_Work instruction_
Copy, without a single change, each line from the one that holds "[0:09.90-0:10.80]" to the bottom of the entries below, and drop any pictures.

(Stored data entries)

◇ ◇ ◇ ◇ ◇

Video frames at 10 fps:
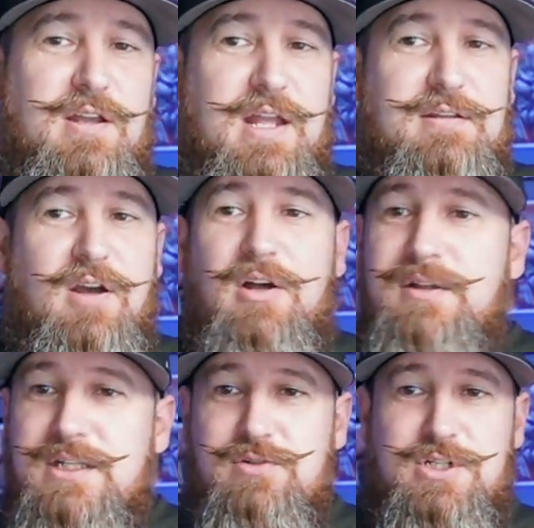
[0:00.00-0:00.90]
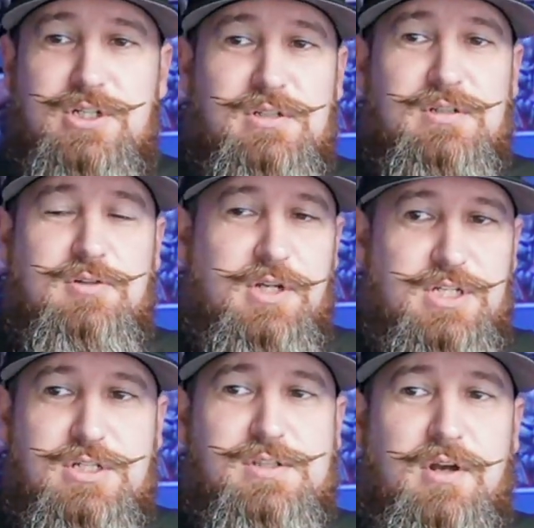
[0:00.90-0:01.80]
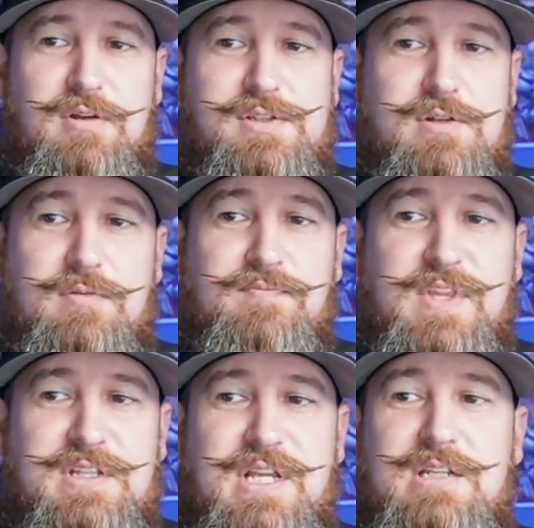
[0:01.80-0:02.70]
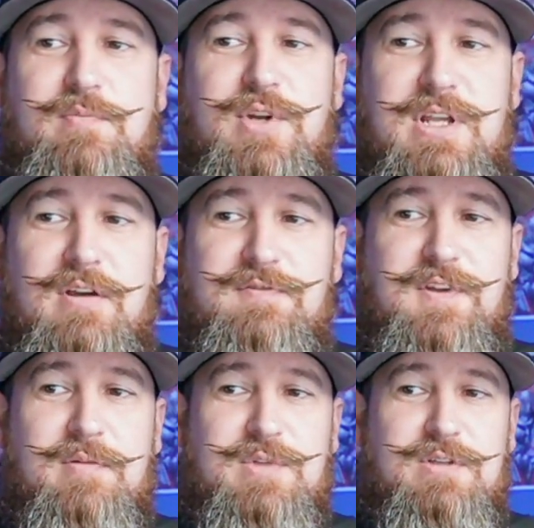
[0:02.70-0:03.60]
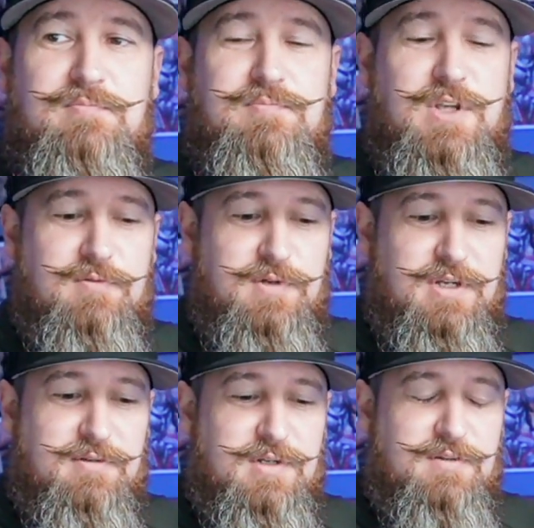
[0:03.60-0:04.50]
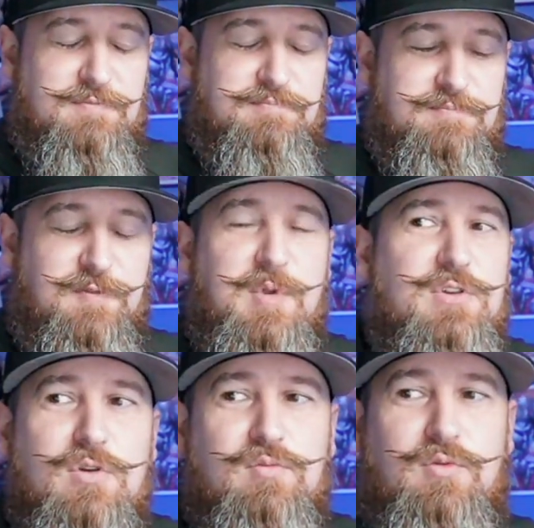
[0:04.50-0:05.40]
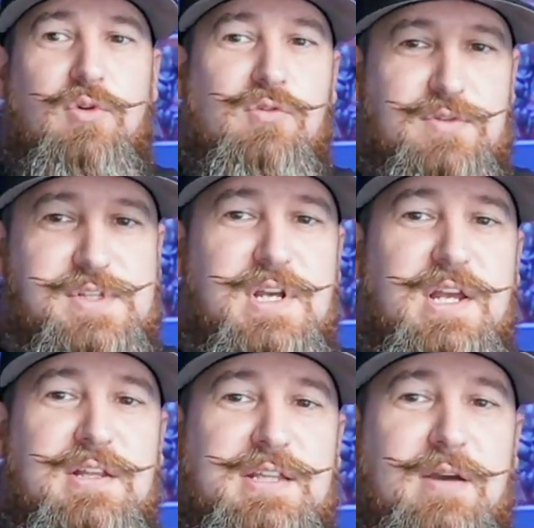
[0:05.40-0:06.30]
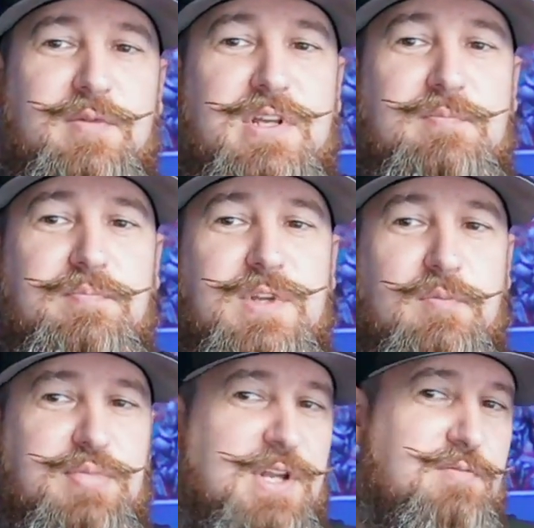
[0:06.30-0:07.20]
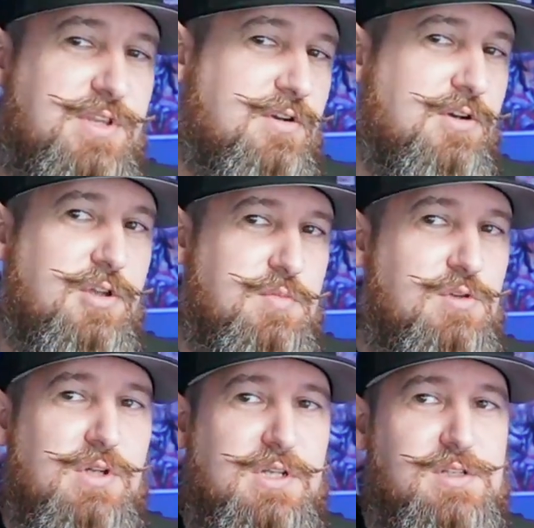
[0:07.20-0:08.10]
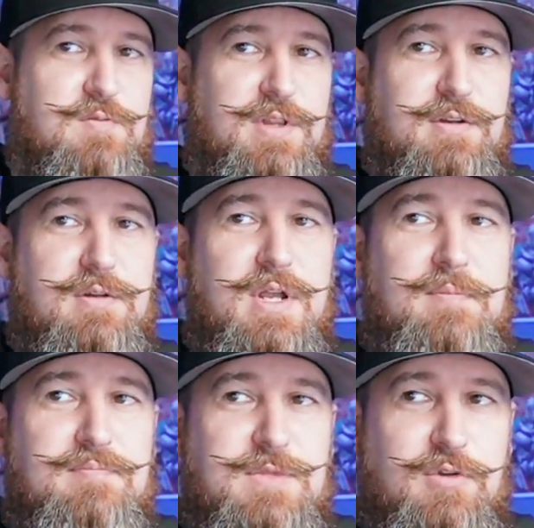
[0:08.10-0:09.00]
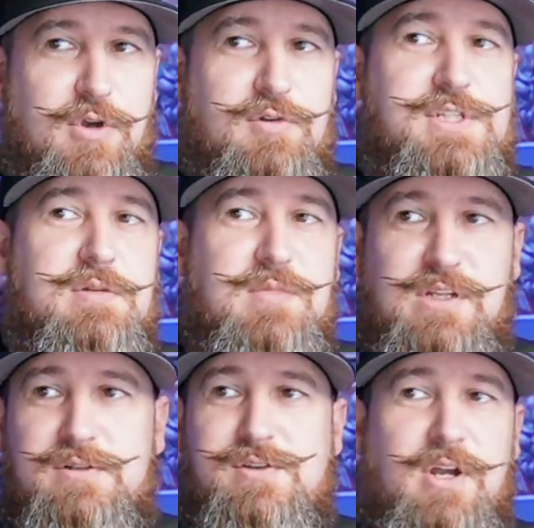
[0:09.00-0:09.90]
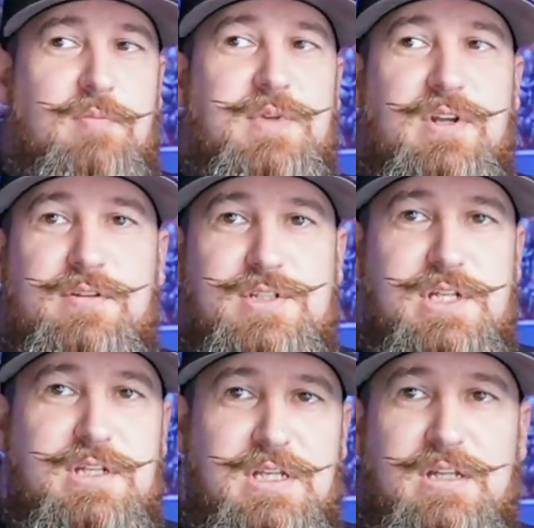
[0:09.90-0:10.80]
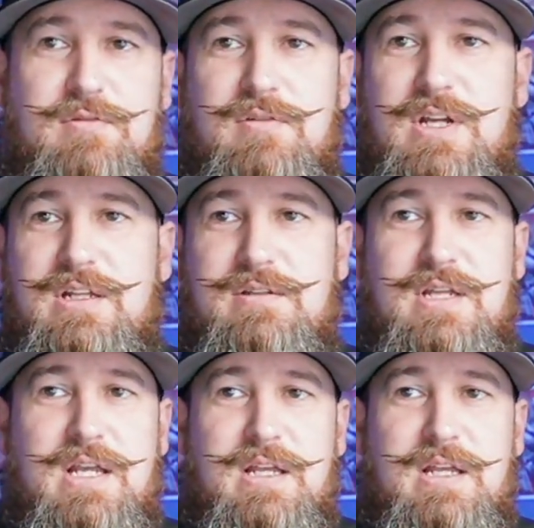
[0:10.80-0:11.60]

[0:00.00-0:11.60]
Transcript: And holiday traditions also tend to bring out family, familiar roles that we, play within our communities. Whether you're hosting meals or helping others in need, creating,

◇ ◇ ◇ ◇ ◇

_Response to this exercise_
[0:09.90-0:10.80]
[0:10.80-0:11.60]

[0:00.00-0:11.60]
Transcript: And holiday traditions also tend to bring out family, familiar roles that we, play within our communities. Whether you're hosting meals or helping others in need, creating,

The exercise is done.